A Million Little Ways by Emily P. Freeman
We often sense that we’re made for more, but we’re rarely ever sure of what the “more” is. And if we are sure, we struggle to chase those dreams because doing so can feel selfish. Emily P. Freeman reframes those doubts and challenges us to consider how God designed each of us with unique dreams for a divine purpose. Chasing dreams need not be a selfish pursuit; rather, it can be a way to offer ourselves to the world, allowing Jesus to shine through us in the “million little ways” he created us to do so. If we pay attention to how God designed us and the things that make us come alive (the “art you were made to live”), we can find ways to share ourselves and our art wherever we are, whomever we’re with, whatever season we’re in.
One Beautiful Dream by Jennifer Fulwiler
Author, comedian, and mother of six Jennifer Fulwiler chronicles her journey of wrestling with the tension between raising a family and pursuing a dream. After many trials, errors, and meltdowns, a chance conversation with a priest opened her eyes to the false dichotomy causing her stress: her calling as a wife and mom didn’t need to compete with her desire to write, but both could be part of one beautiful dream for her and her family.

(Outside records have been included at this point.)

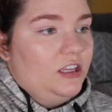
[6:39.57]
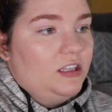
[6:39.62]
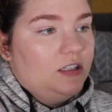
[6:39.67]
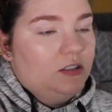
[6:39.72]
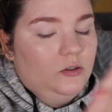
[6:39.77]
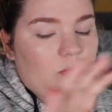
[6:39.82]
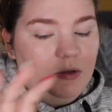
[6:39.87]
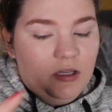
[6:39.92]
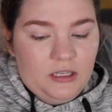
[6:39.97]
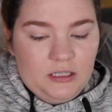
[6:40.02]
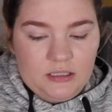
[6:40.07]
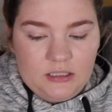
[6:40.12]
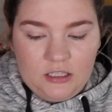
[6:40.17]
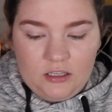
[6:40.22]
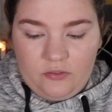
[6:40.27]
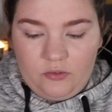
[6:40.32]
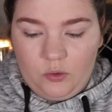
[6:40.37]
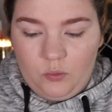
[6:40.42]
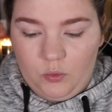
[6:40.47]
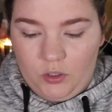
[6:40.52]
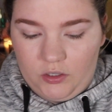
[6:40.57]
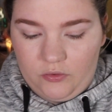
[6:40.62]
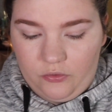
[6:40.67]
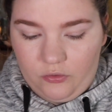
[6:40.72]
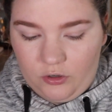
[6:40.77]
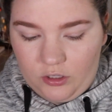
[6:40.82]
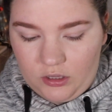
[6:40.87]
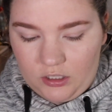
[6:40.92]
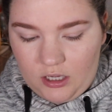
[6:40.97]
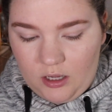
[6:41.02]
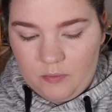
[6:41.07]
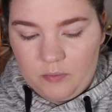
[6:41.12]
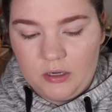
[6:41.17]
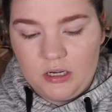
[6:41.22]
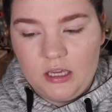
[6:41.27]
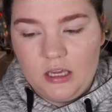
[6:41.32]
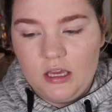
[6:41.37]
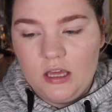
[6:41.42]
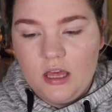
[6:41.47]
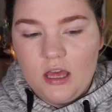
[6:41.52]
like this would be easy if you work for the
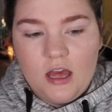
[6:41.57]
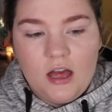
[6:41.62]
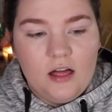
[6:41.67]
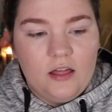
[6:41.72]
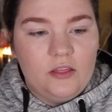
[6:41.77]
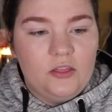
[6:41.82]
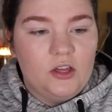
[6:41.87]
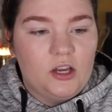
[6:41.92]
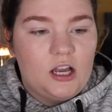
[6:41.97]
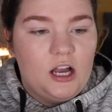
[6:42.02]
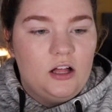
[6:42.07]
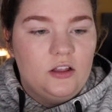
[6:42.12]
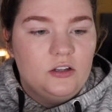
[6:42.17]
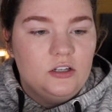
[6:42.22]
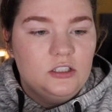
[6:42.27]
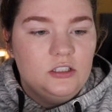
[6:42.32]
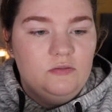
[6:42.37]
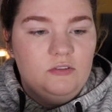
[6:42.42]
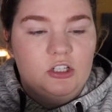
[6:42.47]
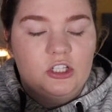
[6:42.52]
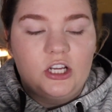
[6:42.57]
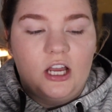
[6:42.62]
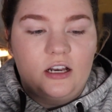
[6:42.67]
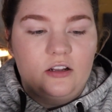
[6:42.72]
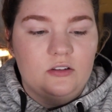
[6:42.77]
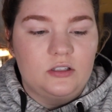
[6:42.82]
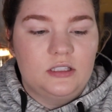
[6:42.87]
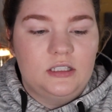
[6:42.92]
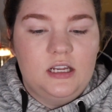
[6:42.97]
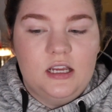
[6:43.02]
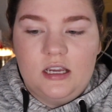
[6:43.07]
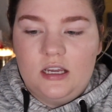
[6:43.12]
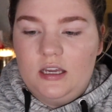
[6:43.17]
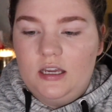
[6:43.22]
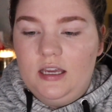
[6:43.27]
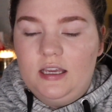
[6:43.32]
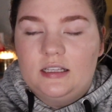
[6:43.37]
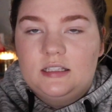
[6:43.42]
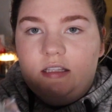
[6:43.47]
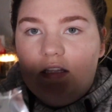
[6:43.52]
company. The colors of the shadow stick
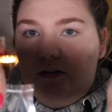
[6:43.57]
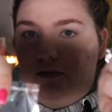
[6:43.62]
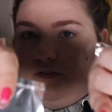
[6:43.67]
is the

Jennifer’s story gives me hope for my own creative pursuits, which I’ve doubted I’d be able to continue if I got married and had a family. Hers is an inspiring example that shows it’s possible to pursue one’s creative gifts while also stewarding the responsibilities of a wife and mother—for her own good as well as the good of her family and everyone she impacts with those gifts.
Interior Freedom by Fr. Jacques Philippe
For my fifth book I thought I’d take a break from titles containing large numbers and authors with multiple children. But seriously, Interior Freedom by Fr. Jacques Phillipe has challenged my spiritual walk more than any other book I’ve read thus far.

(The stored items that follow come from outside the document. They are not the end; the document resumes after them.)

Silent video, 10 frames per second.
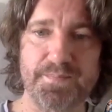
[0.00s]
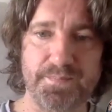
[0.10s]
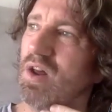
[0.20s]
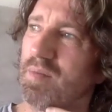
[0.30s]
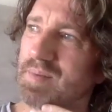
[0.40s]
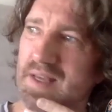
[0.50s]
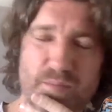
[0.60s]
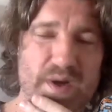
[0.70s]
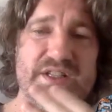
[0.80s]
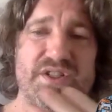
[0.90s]
There's a
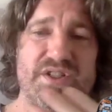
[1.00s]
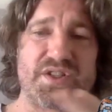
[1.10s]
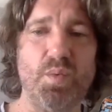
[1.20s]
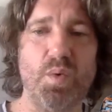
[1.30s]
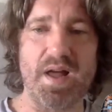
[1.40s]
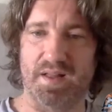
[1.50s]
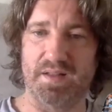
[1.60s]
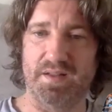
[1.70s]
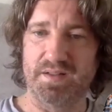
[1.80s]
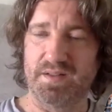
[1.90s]
lot of people, when you do
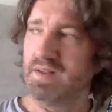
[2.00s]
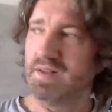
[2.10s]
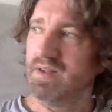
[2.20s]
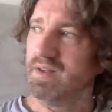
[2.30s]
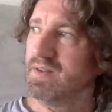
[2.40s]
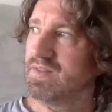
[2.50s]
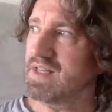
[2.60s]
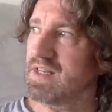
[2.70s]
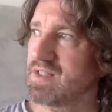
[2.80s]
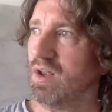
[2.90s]
well,
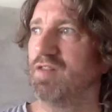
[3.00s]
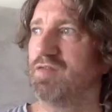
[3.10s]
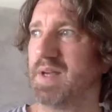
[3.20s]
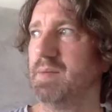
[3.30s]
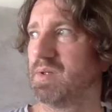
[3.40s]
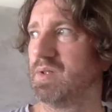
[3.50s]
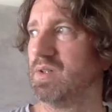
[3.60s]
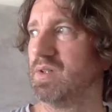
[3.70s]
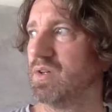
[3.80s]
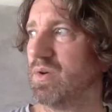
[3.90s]
there's a lot of
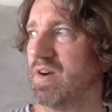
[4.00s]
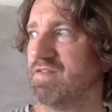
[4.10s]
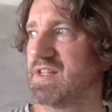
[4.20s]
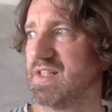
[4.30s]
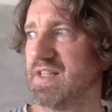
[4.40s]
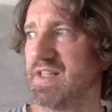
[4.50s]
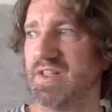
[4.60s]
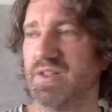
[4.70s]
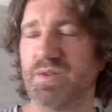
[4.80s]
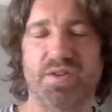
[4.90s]
people who are
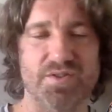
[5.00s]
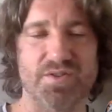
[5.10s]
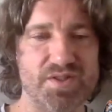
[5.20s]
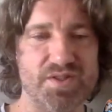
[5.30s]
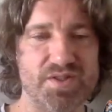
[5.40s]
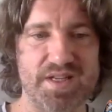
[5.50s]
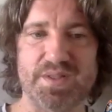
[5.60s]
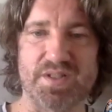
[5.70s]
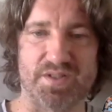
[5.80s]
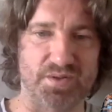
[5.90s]
invested in you
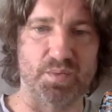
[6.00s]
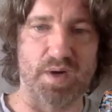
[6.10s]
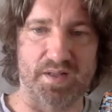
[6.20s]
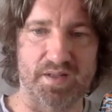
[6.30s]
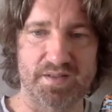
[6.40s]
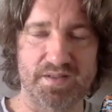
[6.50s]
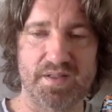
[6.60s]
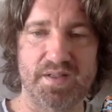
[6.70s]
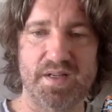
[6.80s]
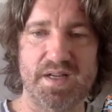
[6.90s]
continuing to do
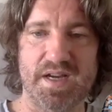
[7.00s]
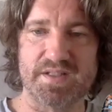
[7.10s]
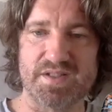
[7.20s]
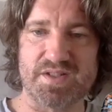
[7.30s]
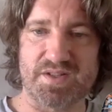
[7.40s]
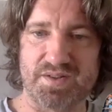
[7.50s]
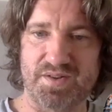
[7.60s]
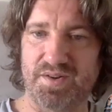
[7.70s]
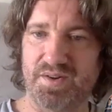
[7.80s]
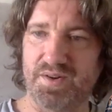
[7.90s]
well.
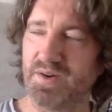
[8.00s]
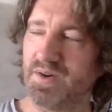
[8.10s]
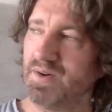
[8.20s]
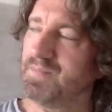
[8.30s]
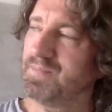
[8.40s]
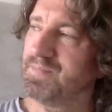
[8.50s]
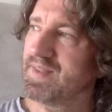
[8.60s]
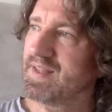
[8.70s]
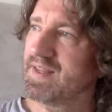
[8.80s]
And so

Fr. Phillipe’s message is one of detachment from sins, wounds, relationships, expectations, disappointments, and even our own good works. It is one of hope in God who provides for our deepest spiritual needs and brings good out of even the most heartbreaking circumstances. It is one of healing and finding true joy and peace in our Heavenly Father, whose love does not waver with the ups and downs of life—nor even with our own failures to be faithful to him.
While the first four books spoke to my dreams as a writer, this one applies too. My writing—like the rest of my life—is something I must surrender, whether it hits a bestseller list or stays buried in my notebook. The whole purpose of my life is to be wholly Christ’s, which means I must not hold onto anything else. In the offering, the person I am and the words I write become what they were always meant to be: a sacrifice of love and praise to my Savior.